───── DATASET RECORDS

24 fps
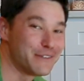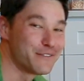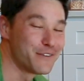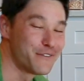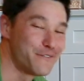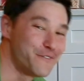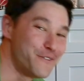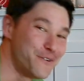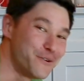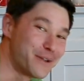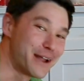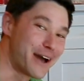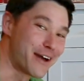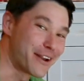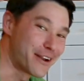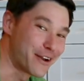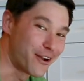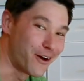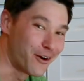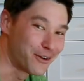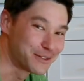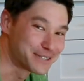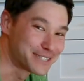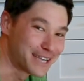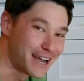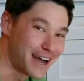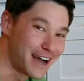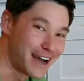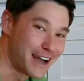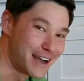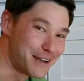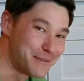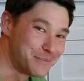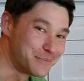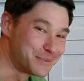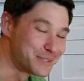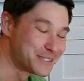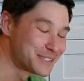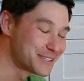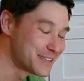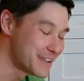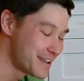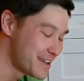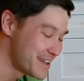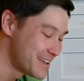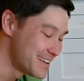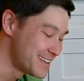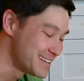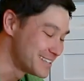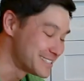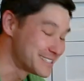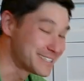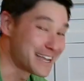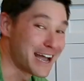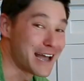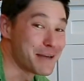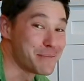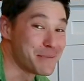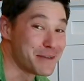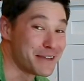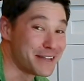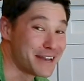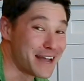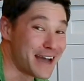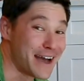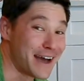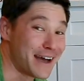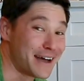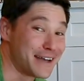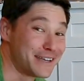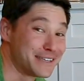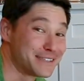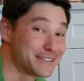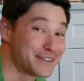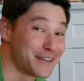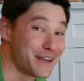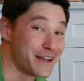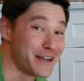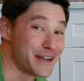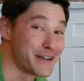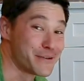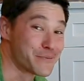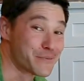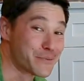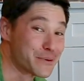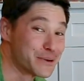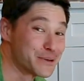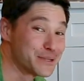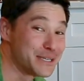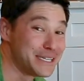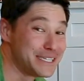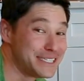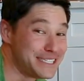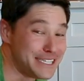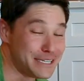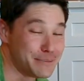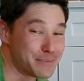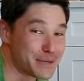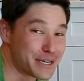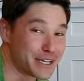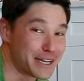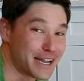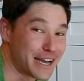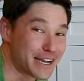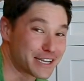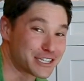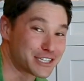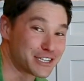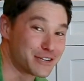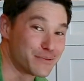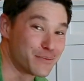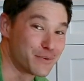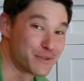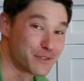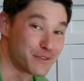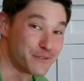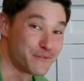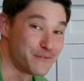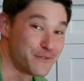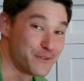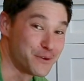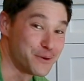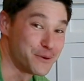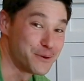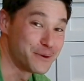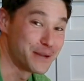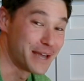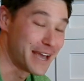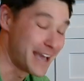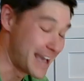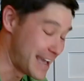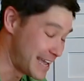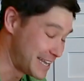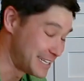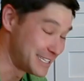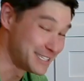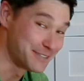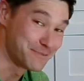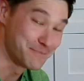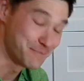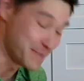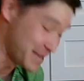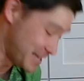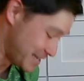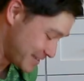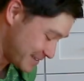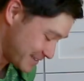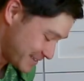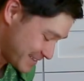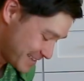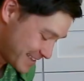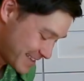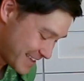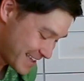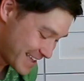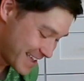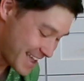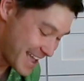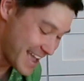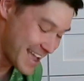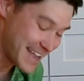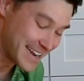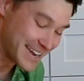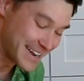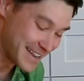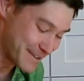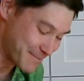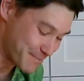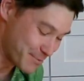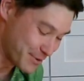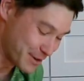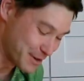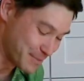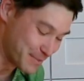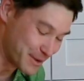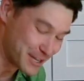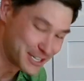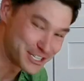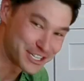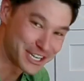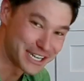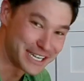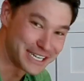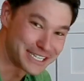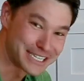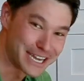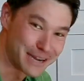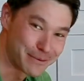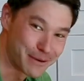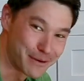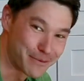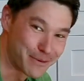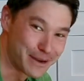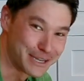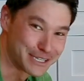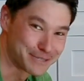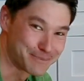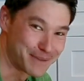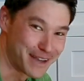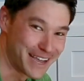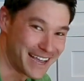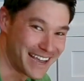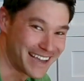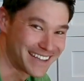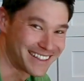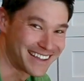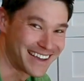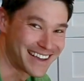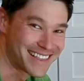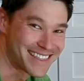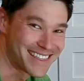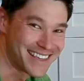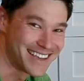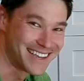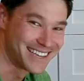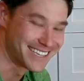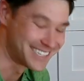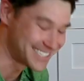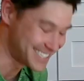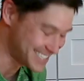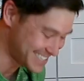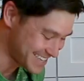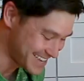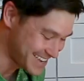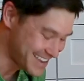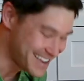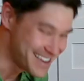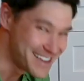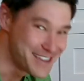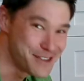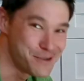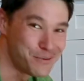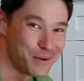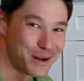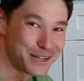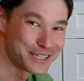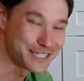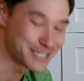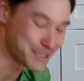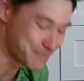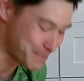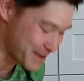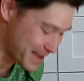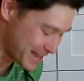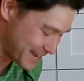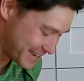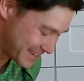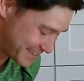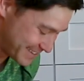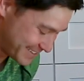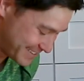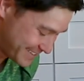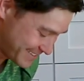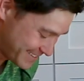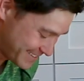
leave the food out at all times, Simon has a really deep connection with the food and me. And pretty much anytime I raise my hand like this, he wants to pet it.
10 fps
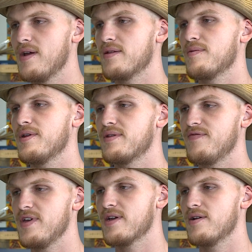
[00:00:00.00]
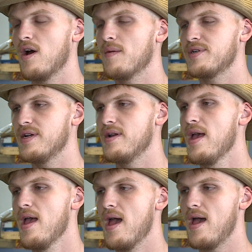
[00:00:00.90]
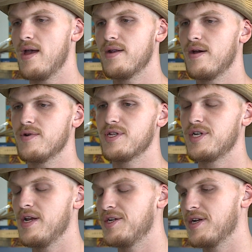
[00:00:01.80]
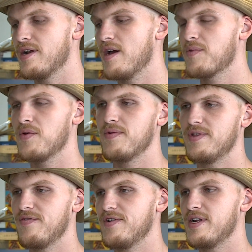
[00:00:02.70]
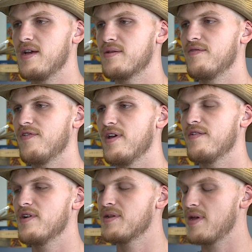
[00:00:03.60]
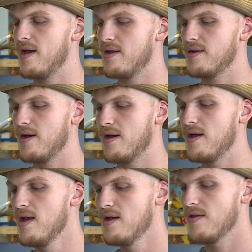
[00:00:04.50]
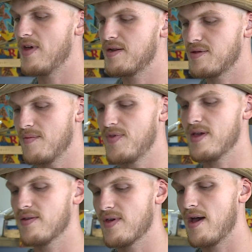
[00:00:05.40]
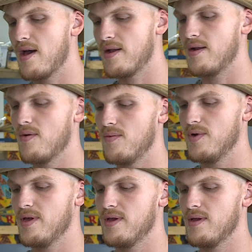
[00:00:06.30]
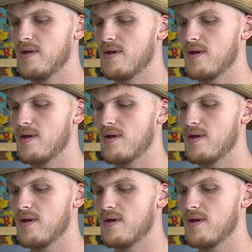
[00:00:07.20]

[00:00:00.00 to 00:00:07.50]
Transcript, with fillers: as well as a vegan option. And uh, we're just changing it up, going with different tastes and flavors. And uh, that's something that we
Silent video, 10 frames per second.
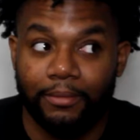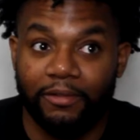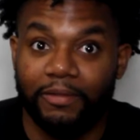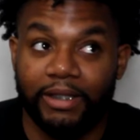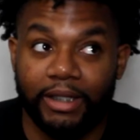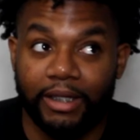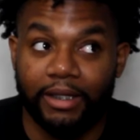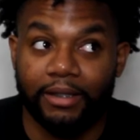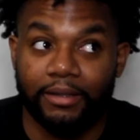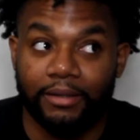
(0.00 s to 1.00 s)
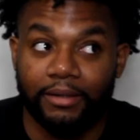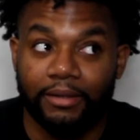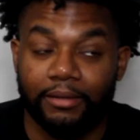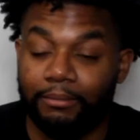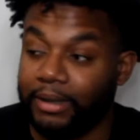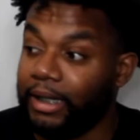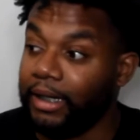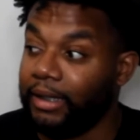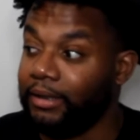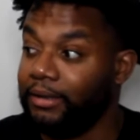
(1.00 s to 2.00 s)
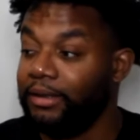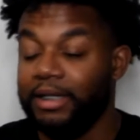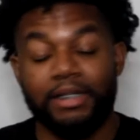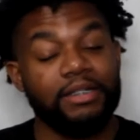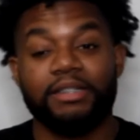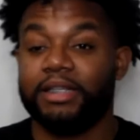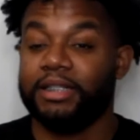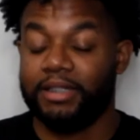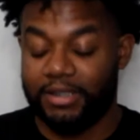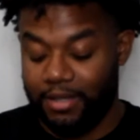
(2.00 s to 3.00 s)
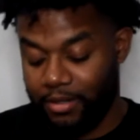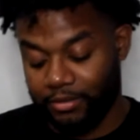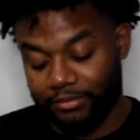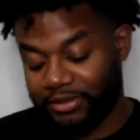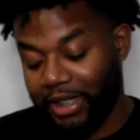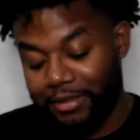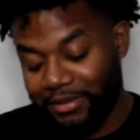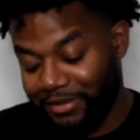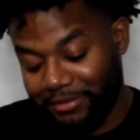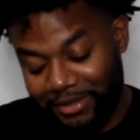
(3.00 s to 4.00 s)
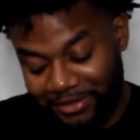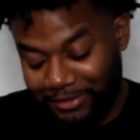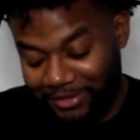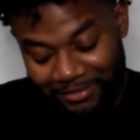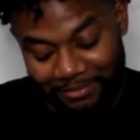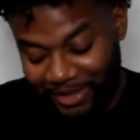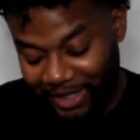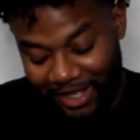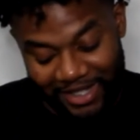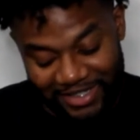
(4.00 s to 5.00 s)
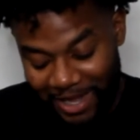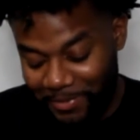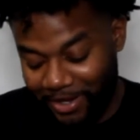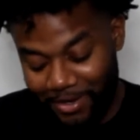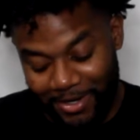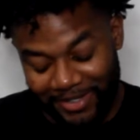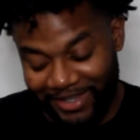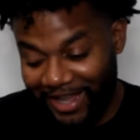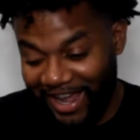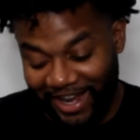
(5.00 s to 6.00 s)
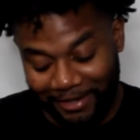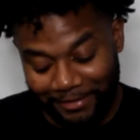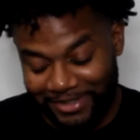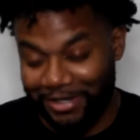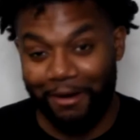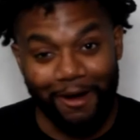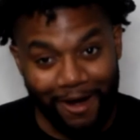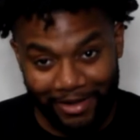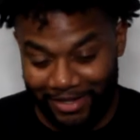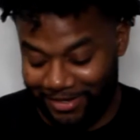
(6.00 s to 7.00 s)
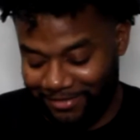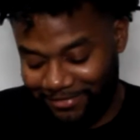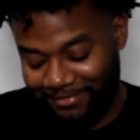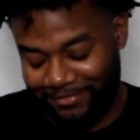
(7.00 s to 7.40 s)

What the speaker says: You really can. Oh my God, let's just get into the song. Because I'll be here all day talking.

──────────

▶ [WHAT NEEDS TO BE DONE]
Lines from the start of the listing above through the line holding "[00:00:00.00 to 00:00:07.50]" are to be duplicated exactly, and nothing more; leave out the pictures.

▶ [TASK ANSWER]
24 fps
leave the food out at all times, Simon has a really deep connection with the food and me. And pretty much anytime I raise my hand like this, he wants to pet it.
10 fps
[00:00:00.00]
[00:00:00.90]
[00:00:01.80]
[00:00:02.70]
[00:00:03.60]
[00:00:04.50]
[00:00:05.40]
[00:00:06.30]
[00:00:07.20]

[00:00:00.00 to 00:00:07.50]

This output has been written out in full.